Face it: You’re never going to achieve perfection. You know what you will experience though?
Failure. That’s a lifetime guarantee.
“Have no fear of failure–You’re never going to achieve it.”
So what you’ve got to do is rethink how you perceive failure. Most people experience dejection and even depression when they know they’ve “failed”. But true failure occurs only when you give up.
Just because you’ve tried and failed doesn’t mean you don’t keep pushing ahead. Look, I’m not trying to give a motivational speech here. This is a key principle I’m trying to drive home:
Failure is inevitable. If you don’t encounter failure on a regular basis, you’re not trying hard enough.
The most important thing is what you do with that failure. That’s what counts. Learn from it. If you don’t learn from this failure, you’re bound to repeat and re-experience it. (What a colossal waste of time.) If you don’t repeat the mistake because you’ve learned it so well that you’ve internalized it, that’s growth.
So challenge yourself. Step outside your comfort zone, and learn to embrace failure.

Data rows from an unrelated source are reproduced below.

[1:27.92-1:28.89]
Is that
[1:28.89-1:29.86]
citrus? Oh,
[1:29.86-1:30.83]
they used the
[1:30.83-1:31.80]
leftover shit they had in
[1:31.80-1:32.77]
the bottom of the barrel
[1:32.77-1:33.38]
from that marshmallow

How to succeed in freelancing
Adaptability plays a major part in the psychology of success. Your frame of mind and your perspective, how you choose to perceive and interpret events and process information, how much emotional output you ascribe to each one, and how many toxic people you choose to keep in your life… these factors (and many others) all influence your success.
That’s why you have to be introspective and adapt based on new information. Spending some time reflecting on yourself can also help you figure out where your strengths and weaknesses lie. So be honest with yourself. It’s not enough to be authentic with those around you. Authenticity starts with you, and is perceived by others through you, much the same way the employee mindset is.
Once you’ve figured out your strengths and weaknesses, don’t waste your time trying to build up ALL your weaknesses. Instead, focus on your strengths. Let someone else worry about your weakest points and support them, which brings me to another important point:
Learn to delegate. (This is an investment, not a cost. You’re giving someone a little bit of money in exchange for a lot of hours saved. If you’re not good at CSS, don’t waste hours learning a piece of code and tinkering with your site for hours.)
Pay an actual expert to get it right the first time around, and you go focus on doing what you do best: Making more money. Doesn’t make sense for you to waste time learning a skill you won’t need in the future. Even if it’s data entry. You’re not making $100 minimum doing data entry. So pay someone else to do it. Your time is valuable.
Do you have a success mindset?
Once you start adopting a success-driven mindset, you’ll not only start seeing opportunities everywhere. That’s because the best part is that it’s proactive: A success-driven mindset creates opportunities for itself. After all, mindset’s the one thing that separates successful entrepreneurs from the rest.